* _What is needed_
Starting with the line that holds "[00:00:02.33]" and stopping after the line that holds "What the speaker", repeat the lines below word for word, without the pictures.

==== Supplied information ====

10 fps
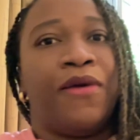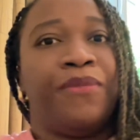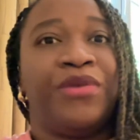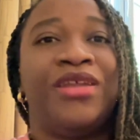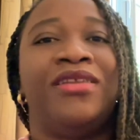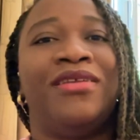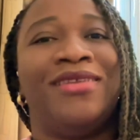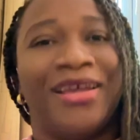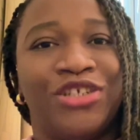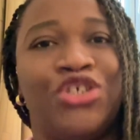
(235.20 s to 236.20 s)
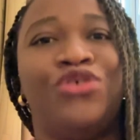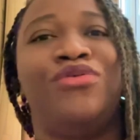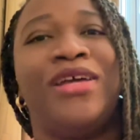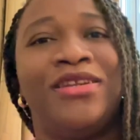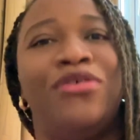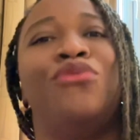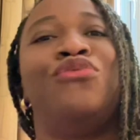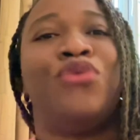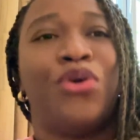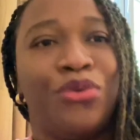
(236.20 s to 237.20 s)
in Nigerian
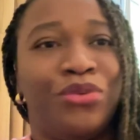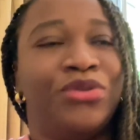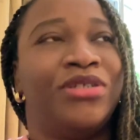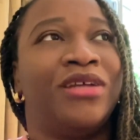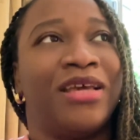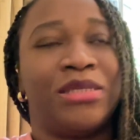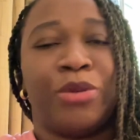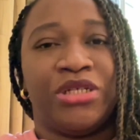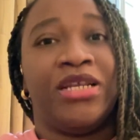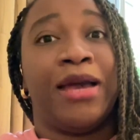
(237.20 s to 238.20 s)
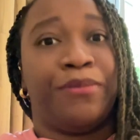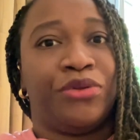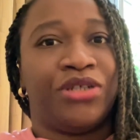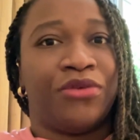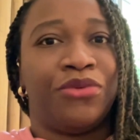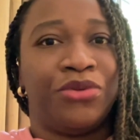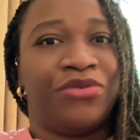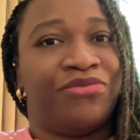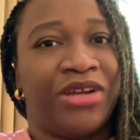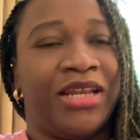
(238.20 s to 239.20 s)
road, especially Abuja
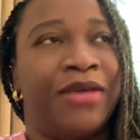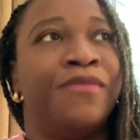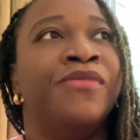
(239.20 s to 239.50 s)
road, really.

====
==== Supplied information ====

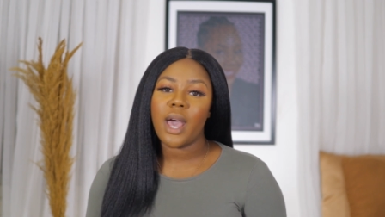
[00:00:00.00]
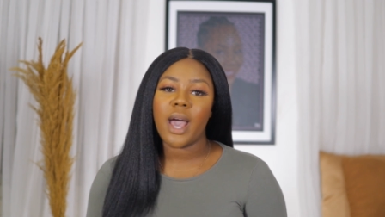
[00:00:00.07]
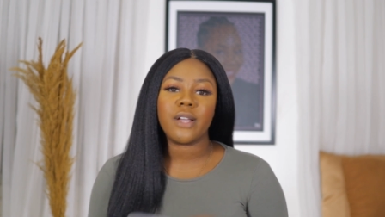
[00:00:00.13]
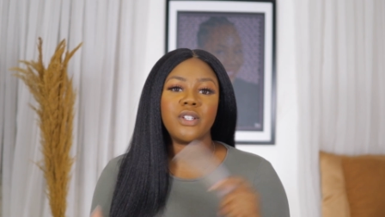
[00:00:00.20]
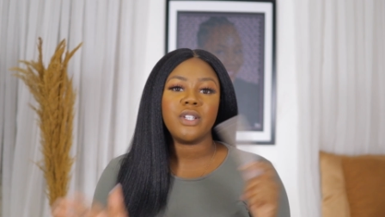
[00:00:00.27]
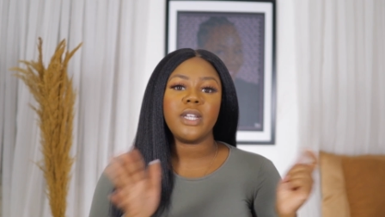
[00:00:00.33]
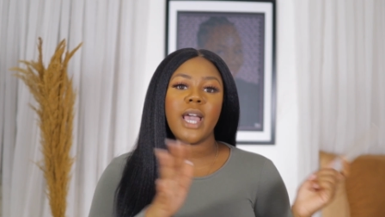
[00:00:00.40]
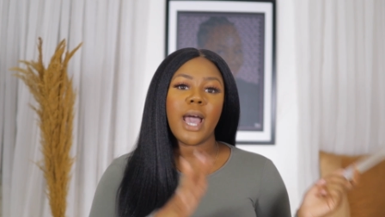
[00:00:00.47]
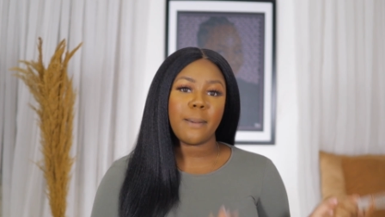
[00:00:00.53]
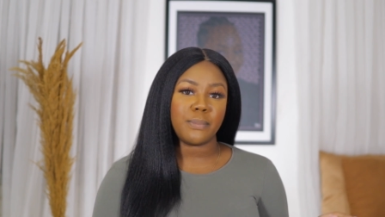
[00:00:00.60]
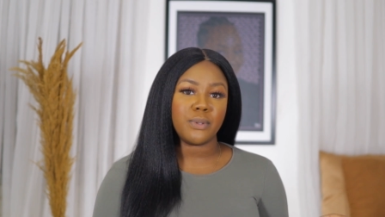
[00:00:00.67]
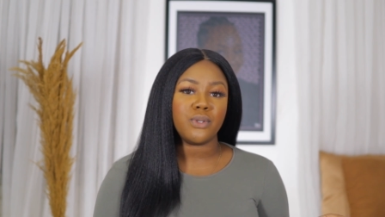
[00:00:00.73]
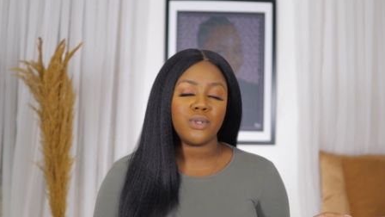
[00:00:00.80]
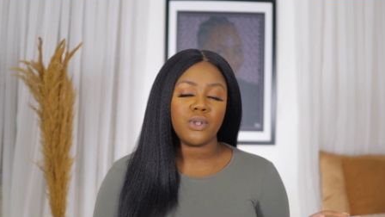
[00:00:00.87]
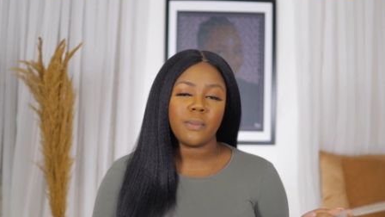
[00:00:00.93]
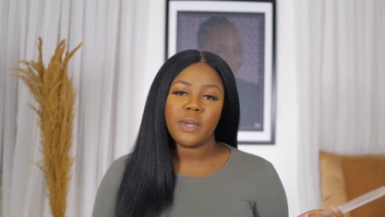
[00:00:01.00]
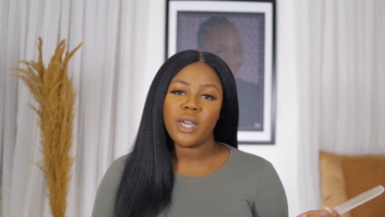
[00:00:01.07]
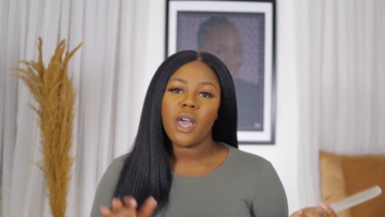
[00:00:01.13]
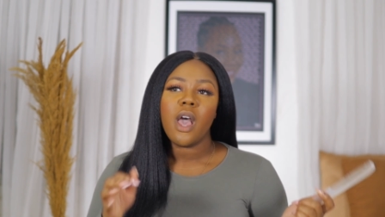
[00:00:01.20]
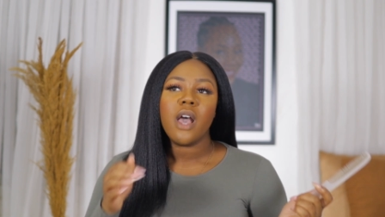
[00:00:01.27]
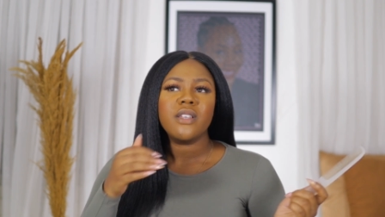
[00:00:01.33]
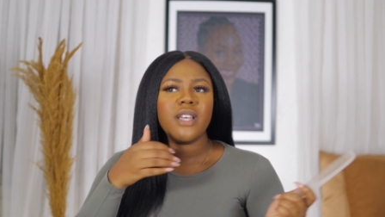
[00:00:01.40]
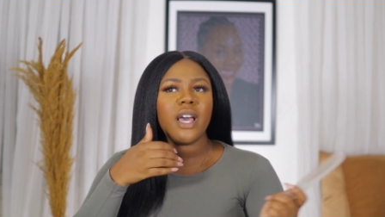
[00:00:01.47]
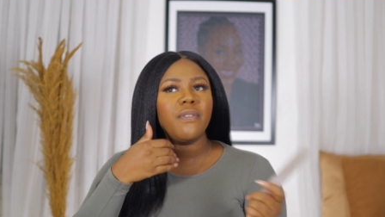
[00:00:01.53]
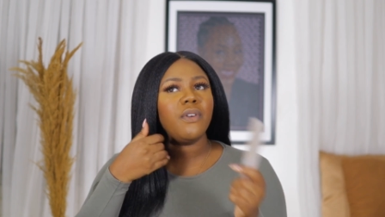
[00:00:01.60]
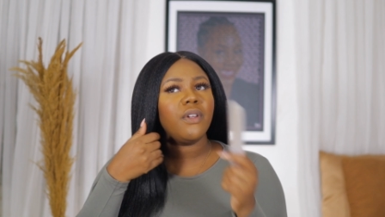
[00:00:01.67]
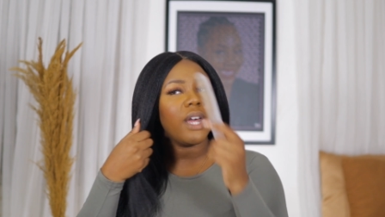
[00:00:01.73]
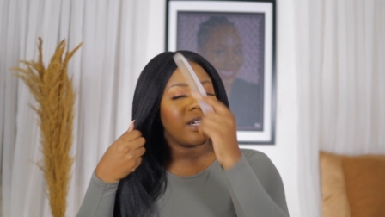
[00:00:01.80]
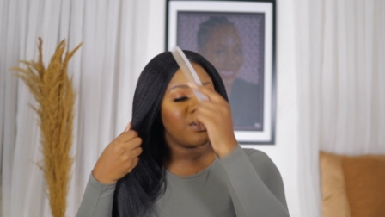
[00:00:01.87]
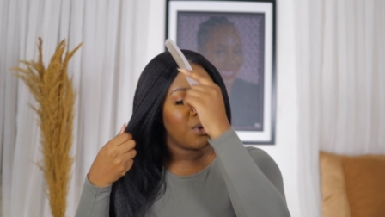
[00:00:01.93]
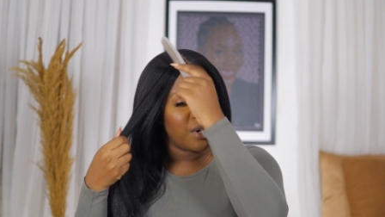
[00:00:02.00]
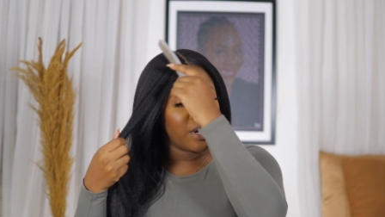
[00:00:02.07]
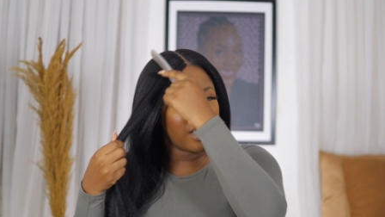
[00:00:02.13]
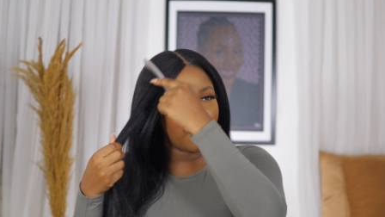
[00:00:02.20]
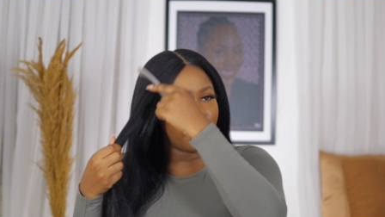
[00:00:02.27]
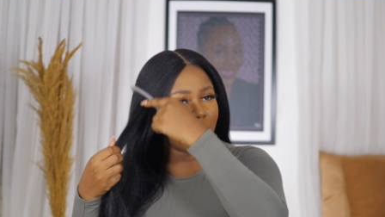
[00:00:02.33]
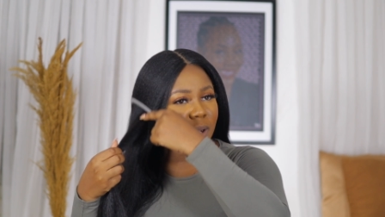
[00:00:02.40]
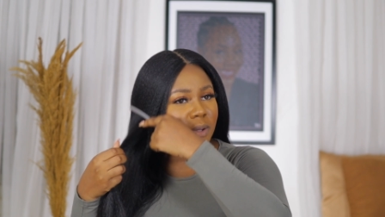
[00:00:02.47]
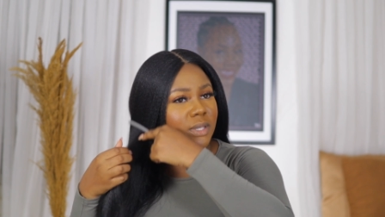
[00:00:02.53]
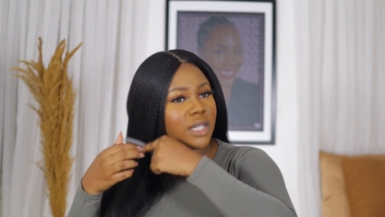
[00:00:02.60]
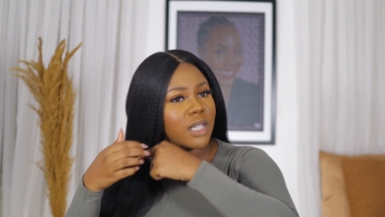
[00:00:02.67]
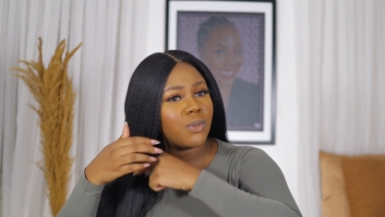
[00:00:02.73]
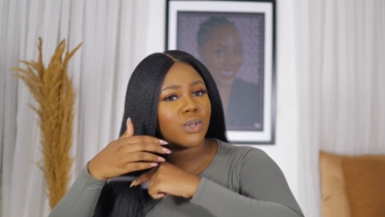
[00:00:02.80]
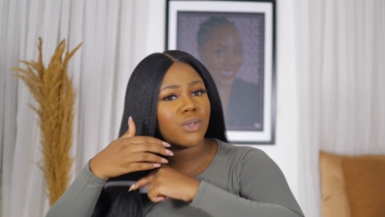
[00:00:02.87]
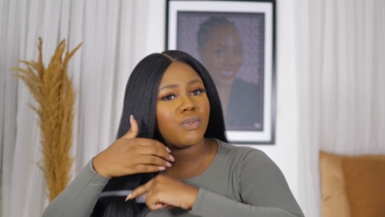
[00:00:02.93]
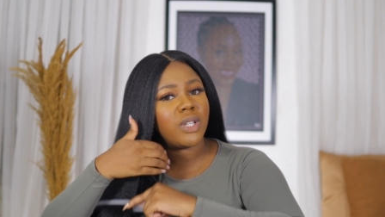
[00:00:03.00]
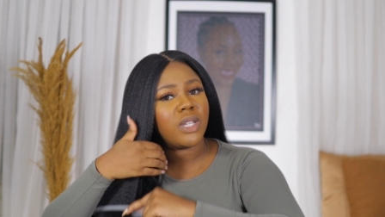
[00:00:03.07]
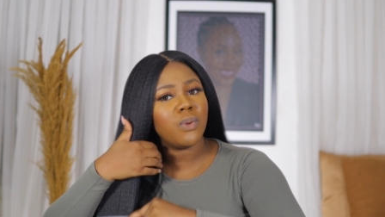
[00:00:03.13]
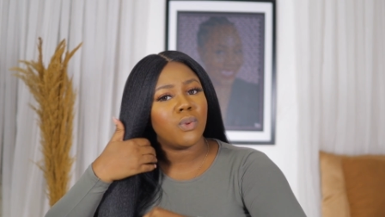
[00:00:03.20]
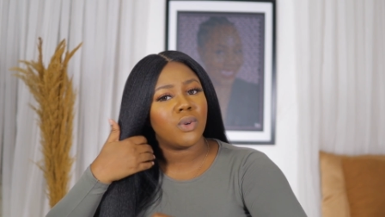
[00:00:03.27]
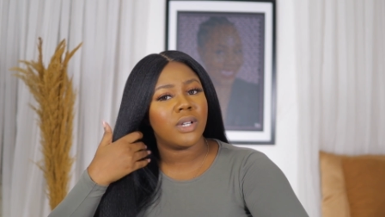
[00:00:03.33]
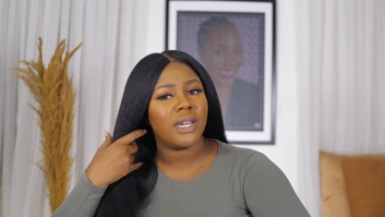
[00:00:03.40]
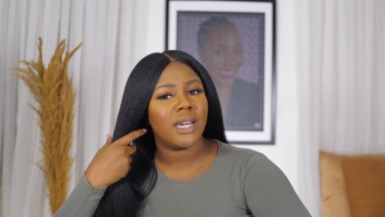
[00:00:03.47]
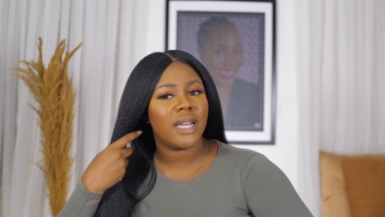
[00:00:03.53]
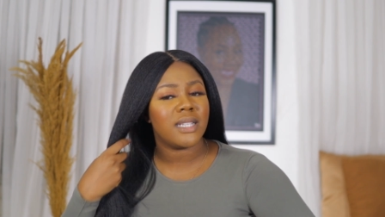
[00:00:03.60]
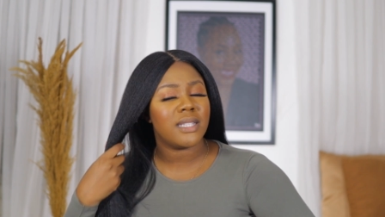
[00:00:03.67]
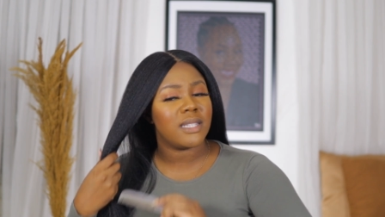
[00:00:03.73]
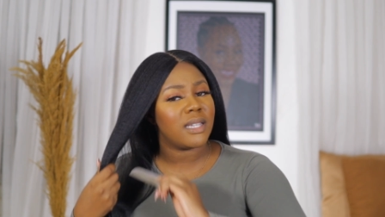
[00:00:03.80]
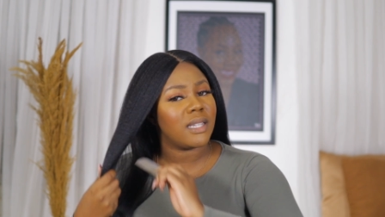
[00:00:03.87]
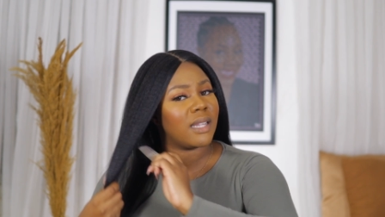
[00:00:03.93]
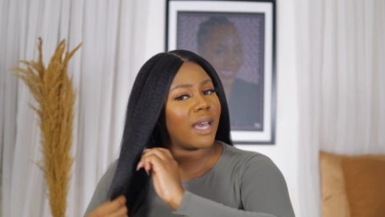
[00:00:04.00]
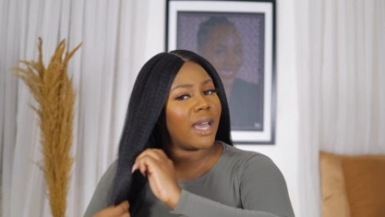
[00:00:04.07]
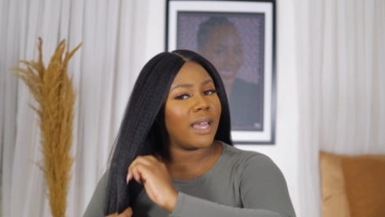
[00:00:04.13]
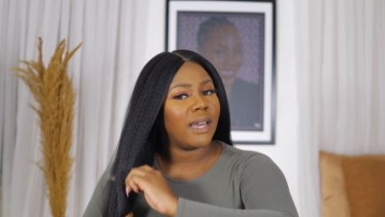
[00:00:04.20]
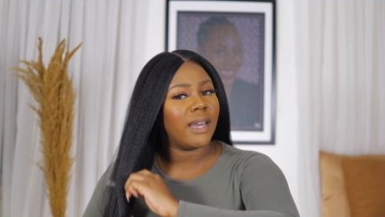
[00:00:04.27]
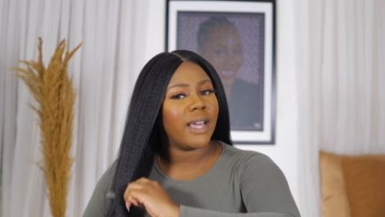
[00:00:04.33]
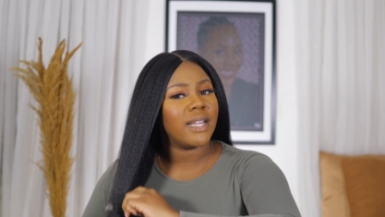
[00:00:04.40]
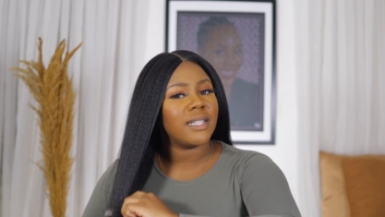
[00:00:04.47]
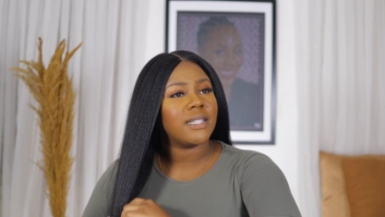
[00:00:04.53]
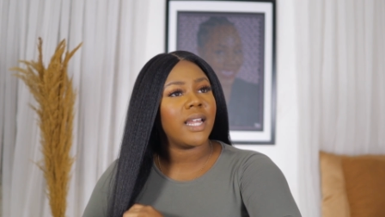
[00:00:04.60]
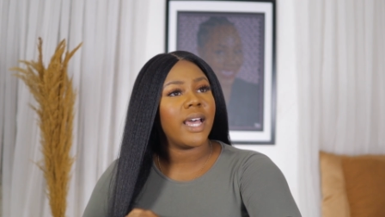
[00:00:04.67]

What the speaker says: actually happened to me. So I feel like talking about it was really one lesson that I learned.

====

* _Task output_
[00:00:02.33]
[00:00:02.40]
[00:00:02.47]
[00:00:02.53]
[00:00:02.60]
[00:00:02.67]
[00:00:02.73]
[00:00:02.80]
[00:00:02.87]
[00:00:02.93]
[00:00:03.00]
[00:00:03.07]
[00:00:03.13]
[00:00:03.20]
[00:00:03.27]
[00:00:03.33]
[00:00:03.40]
[00:00:03.47]
[00:00:03.53]
[00:00:03.60]
[00:00:03.67]
[00:00:03.73]
[00:00:03.80]
[00:00:03.87]
[00:00:03.93]
[00:00:04.00]
[00:00:04.07]
[00:00:04.13]
[00:00:04.20]
[00:00:04.27]
[00:00:04.33]
[00:00:04.40]
[00:00:04.47]
[00:00:04.53]
[00:00:04.60]
[00:00:04.67]

What the speaker says: actually happened to me. So I feel like talking about it was really one lesson that I learned.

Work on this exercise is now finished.